Part of the issue is that jobs in the defense industry require niche skills and security clearances - a problem compounded by a flood of defense companies trying to hire at the same time in an industry which has long struggled to meet recruitment goals.
"Our first priority is really to ramp up capacity, which, of course, means increasing staff," according to Patrice Caine, CEO of French component maker Thales, which plans to hire 12,000 people this year to make submarine sensors, jets, and other military items. Caine described the situation as "tensions on some labor markets," which they plan to deal with by outsourcing to 'foreign engineering centers,' as well as relying on corporate partners.
In 2022, global military spending rose 3.7% to a record $2.24 trillion - with European expenditures increasing at its steepest YoY rate in at least 30 years, according to data released Monday by the Stockholm International Peace Research Institute, a think tank.
The labor shortage among US defense contractors has been an issue since last year, when efforts to replace workers from pandemic furloughs were accelerated - and most companies failing to hit their recruitment goals. That said, hiring has improved in recent months according to the report.
In Europe, however, the problem may actually get worse - with European governments increasing military spending, causing weapons makers - particularly munitions manufacturers - to launch large recruitment drives.
Europe’s largest defense company, BAE Systems PLC, is hiring 2,600 this year for its apprentice and graduate training programs, and several thousand more for other roles. Missile maker MBDA wants to add 2,000 workers, equivalent to more than 15% of its workforce. Others including Saab AB, the Swedish maker of the Gripen jet fighter, and Rheinmetall AG, the German company that helps make the Leopard tank, also plan to hire thousands of new workers. -WSJ
"Defense companies are worried at the moment about recruitment," according to ADS Group Chief Economist, Aimie Stone, citing competition for talent within the industry, along with a revived civil aerospace sector and an emerging space industry. According to Stone, ADS members had 10,000 job openings at the end of last year.
UK-based recruiter, Kieran Slaughter, says the defense industry has always posed recruitment challenges, as automakers and airplane manufacturers are competing for the same talent pool, tend to pay more, and don't require security clearances - a process which can take 2-8 weeks in Europe, and several months in the US.
"Some candidates don’t want to wait around," said Slaughter.

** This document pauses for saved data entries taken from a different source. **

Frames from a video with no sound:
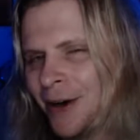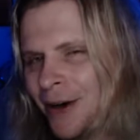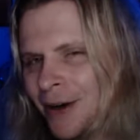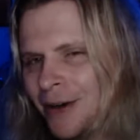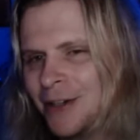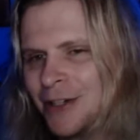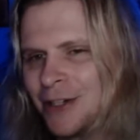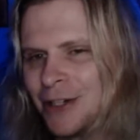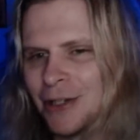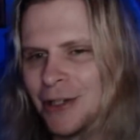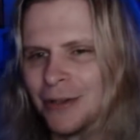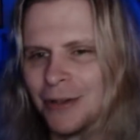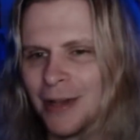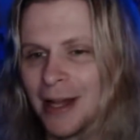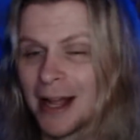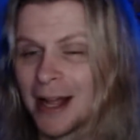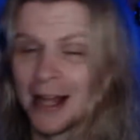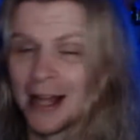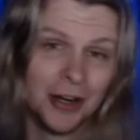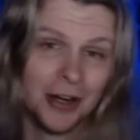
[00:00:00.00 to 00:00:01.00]
to hurt you
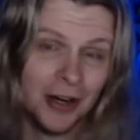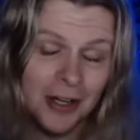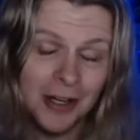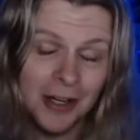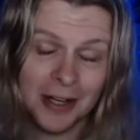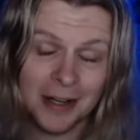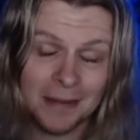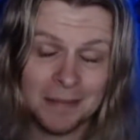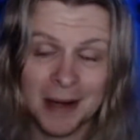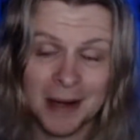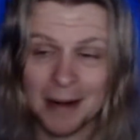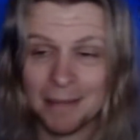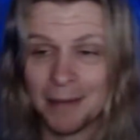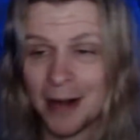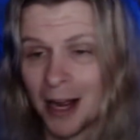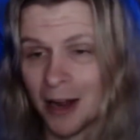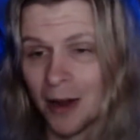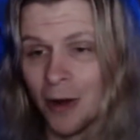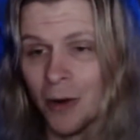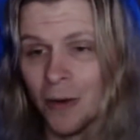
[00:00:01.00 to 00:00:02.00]
like I could, but I'm
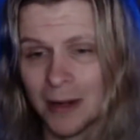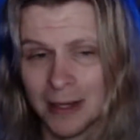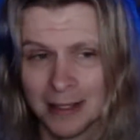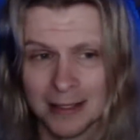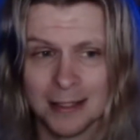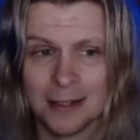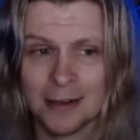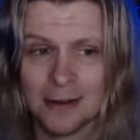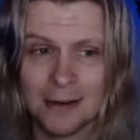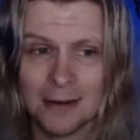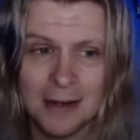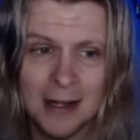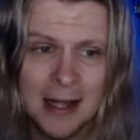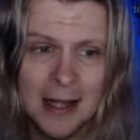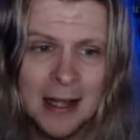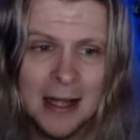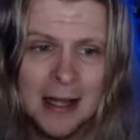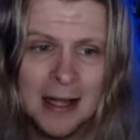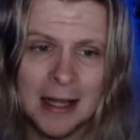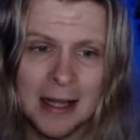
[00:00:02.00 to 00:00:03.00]
not going to.
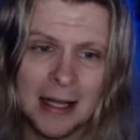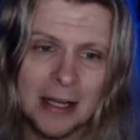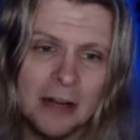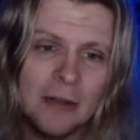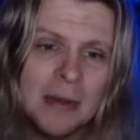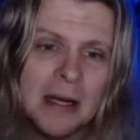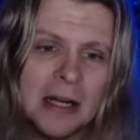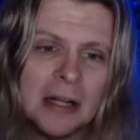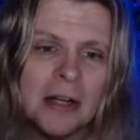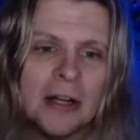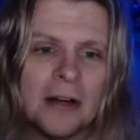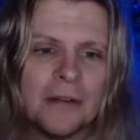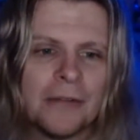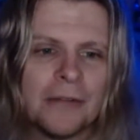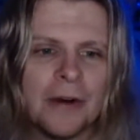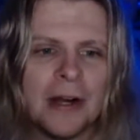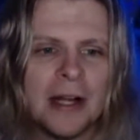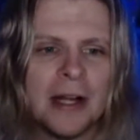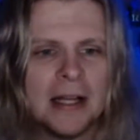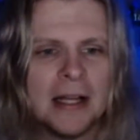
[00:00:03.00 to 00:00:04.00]
And you've been a good
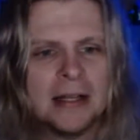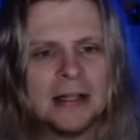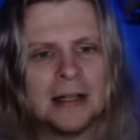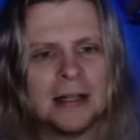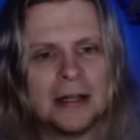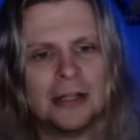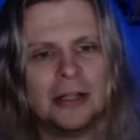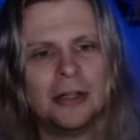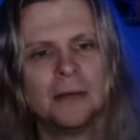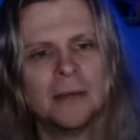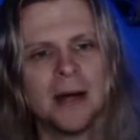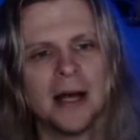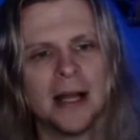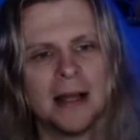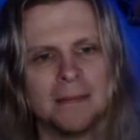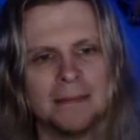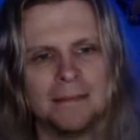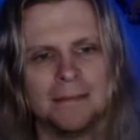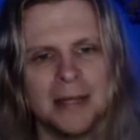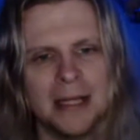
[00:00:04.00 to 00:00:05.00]
friend. You
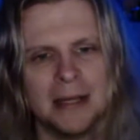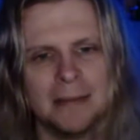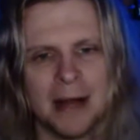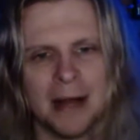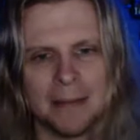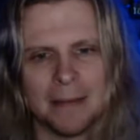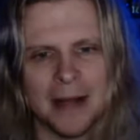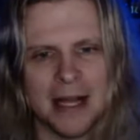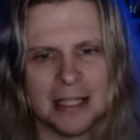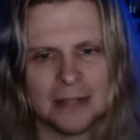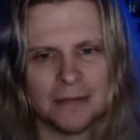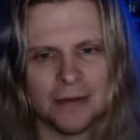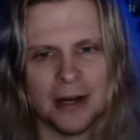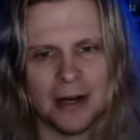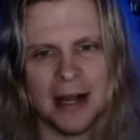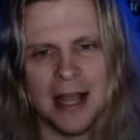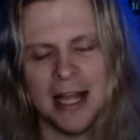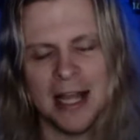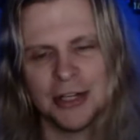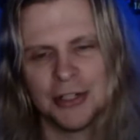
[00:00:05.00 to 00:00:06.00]
might be my best
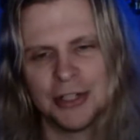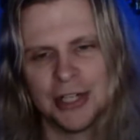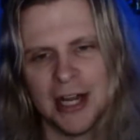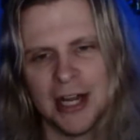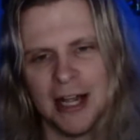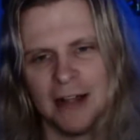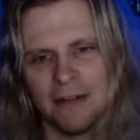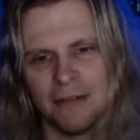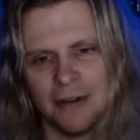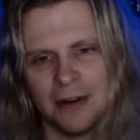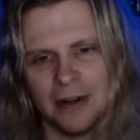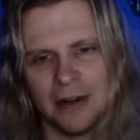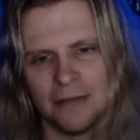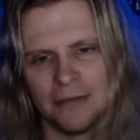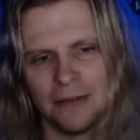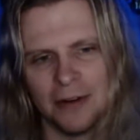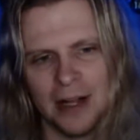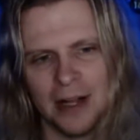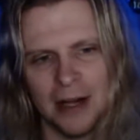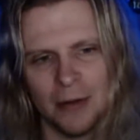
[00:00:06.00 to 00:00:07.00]
friend. Handshake, friend to
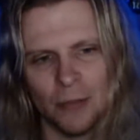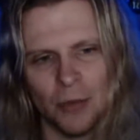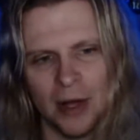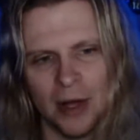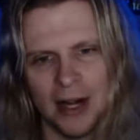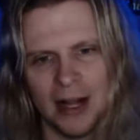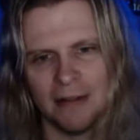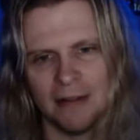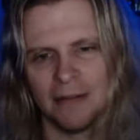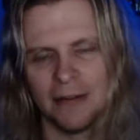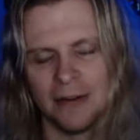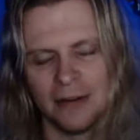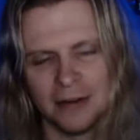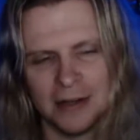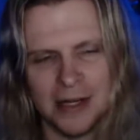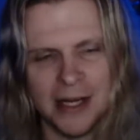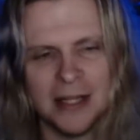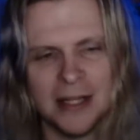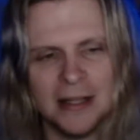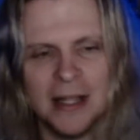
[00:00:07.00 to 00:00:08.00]
friend, whatever.
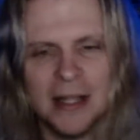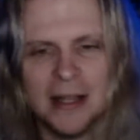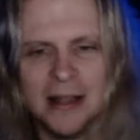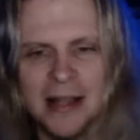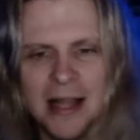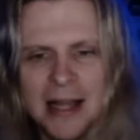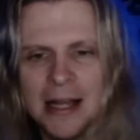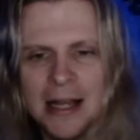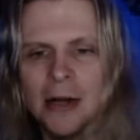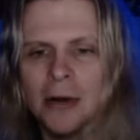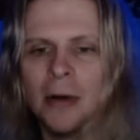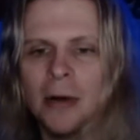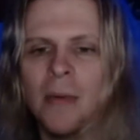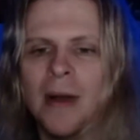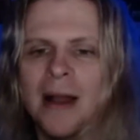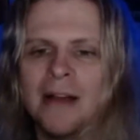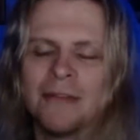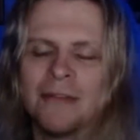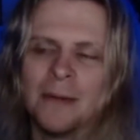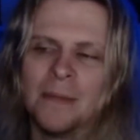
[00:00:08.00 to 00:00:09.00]
And then they go
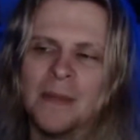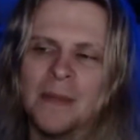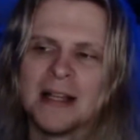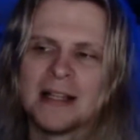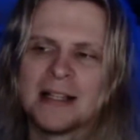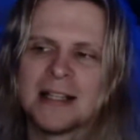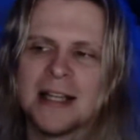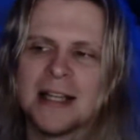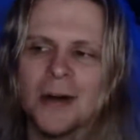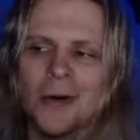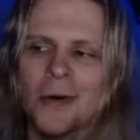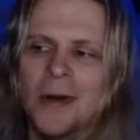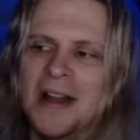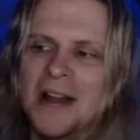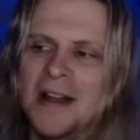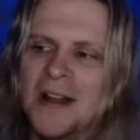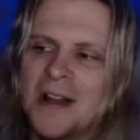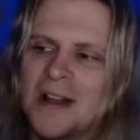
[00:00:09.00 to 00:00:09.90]
away from this. So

What's more, many jobs in the defense industry are highly specialized - such as warhead engineers - which Colin McClean, a managing director at BAE Systems, says are a "rare commodity."

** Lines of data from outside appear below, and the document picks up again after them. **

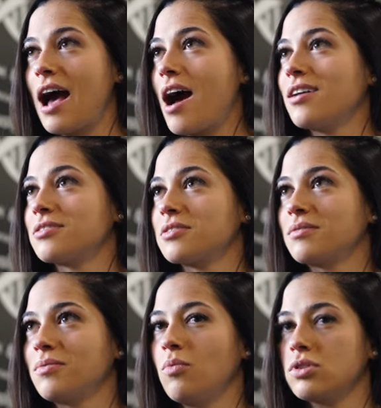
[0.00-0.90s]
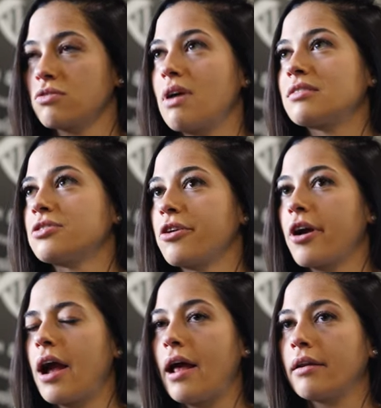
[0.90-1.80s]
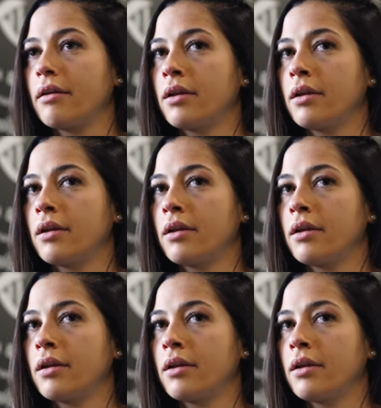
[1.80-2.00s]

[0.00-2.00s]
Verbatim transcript: as was a wrestler. AndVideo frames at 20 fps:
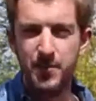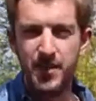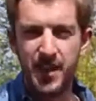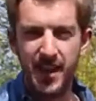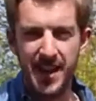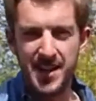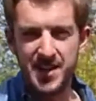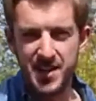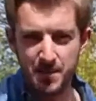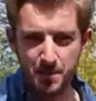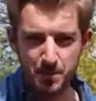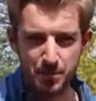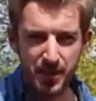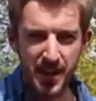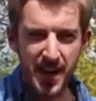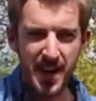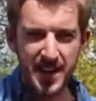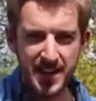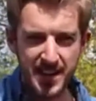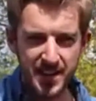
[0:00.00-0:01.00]
The lesson
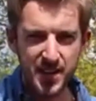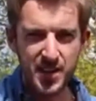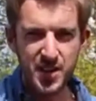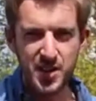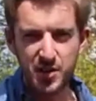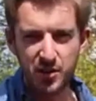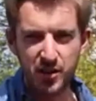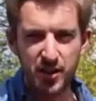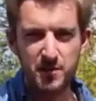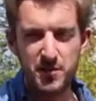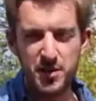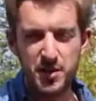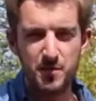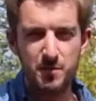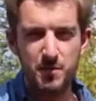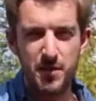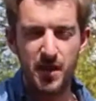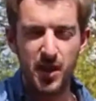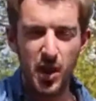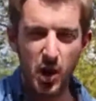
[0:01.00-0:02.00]
plan in the
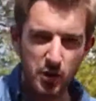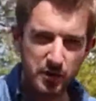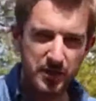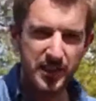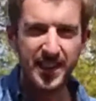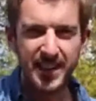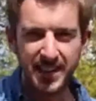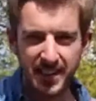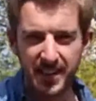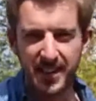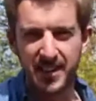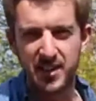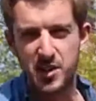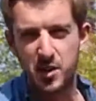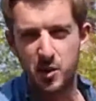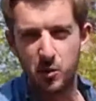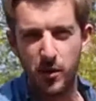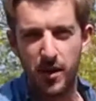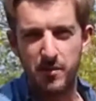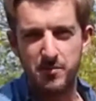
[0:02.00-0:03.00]
description below, if you click the link
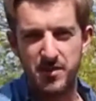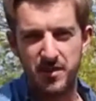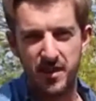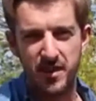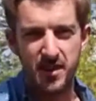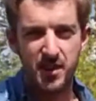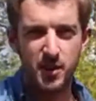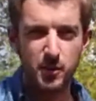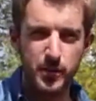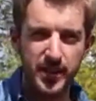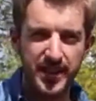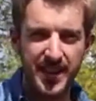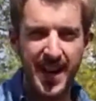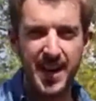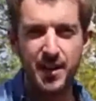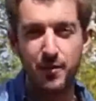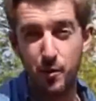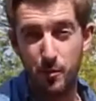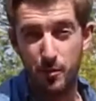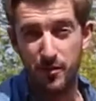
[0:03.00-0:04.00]
to the website, there'll be
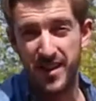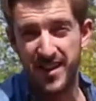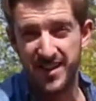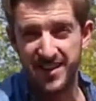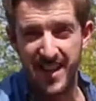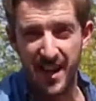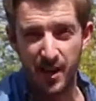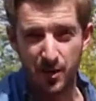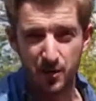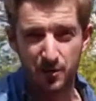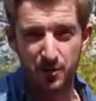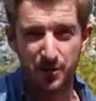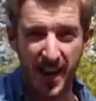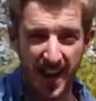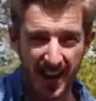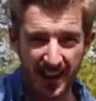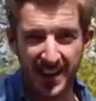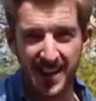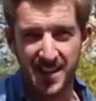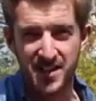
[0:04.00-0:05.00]
kind of a breakdown of
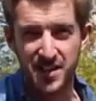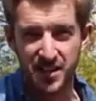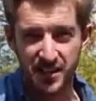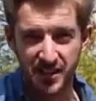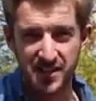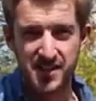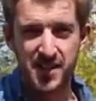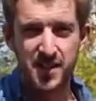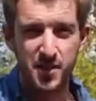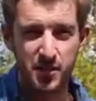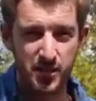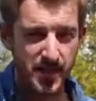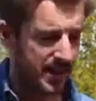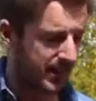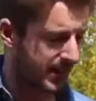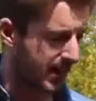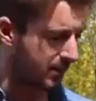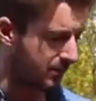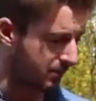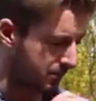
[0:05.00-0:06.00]
that lesson, because I know
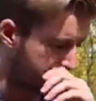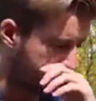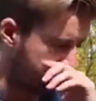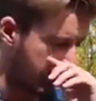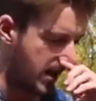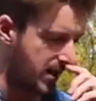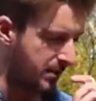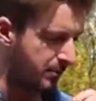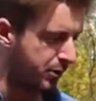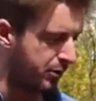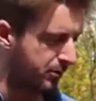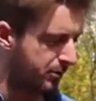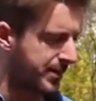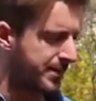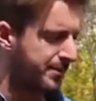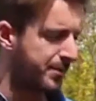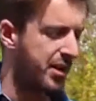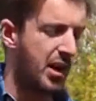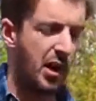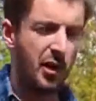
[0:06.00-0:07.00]
that can kind of put
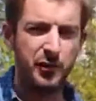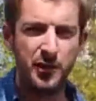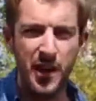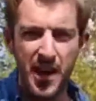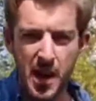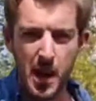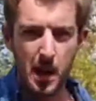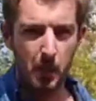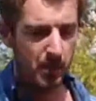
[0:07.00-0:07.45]
people off.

US Navy shipbuilder, General Dynamics, was in one of the hardest-hit sectors during the pandemic. In 2022 it hired 24,000 staff - yet, due to attrition and retirements, its net head count was up only 3,400 to 106,500.
Another shipbuilder, Huntington Ingalls Industries, is focusing on recruiting from apprentice schools and community colleges, according to CEO Chris Kastner.

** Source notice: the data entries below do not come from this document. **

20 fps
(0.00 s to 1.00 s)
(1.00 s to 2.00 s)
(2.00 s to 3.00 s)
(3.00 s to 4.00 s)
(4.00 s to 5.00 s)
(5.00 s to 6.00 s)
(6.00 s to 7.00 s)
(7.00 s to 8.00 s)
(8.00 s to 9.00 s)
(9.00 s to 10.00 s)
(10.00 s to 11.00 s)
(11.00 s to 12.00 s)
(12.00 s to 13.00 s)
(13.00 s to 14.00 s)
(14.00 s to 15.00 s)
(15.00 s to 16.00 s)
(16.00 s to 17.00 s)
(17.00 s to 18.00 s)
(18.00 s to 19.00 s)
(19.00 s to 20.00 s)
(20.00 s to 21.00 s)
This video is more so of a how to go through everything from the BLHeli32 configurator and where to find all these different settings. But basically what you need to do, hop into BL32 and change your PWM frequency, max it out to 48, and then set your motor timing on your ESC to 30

"If people choose the career, they stay," he said. "There’s the high chance of attrition now with walk-in individuals."
Lockheed Martin VP of enterprise performance, Paula Hartley, says the space is "a tough place sometimes to recruit people to," referring to the company's facility in Camden, Arkansas - located around 100 miles from the state capital - which employs around 1,000 staff and plans to hire another 200 to make Javelin missiles and Himars rocket launchers. Despite holding job fairs and recruiting farther afield with sign-on bonuses and pay raises, they still have open positions posted since January.
Saab, the Swedish manufacturer, has taken to posting billboards, online ads, holding student job fairs, and a social media campaign.
Imagine what would happen if peace broke out?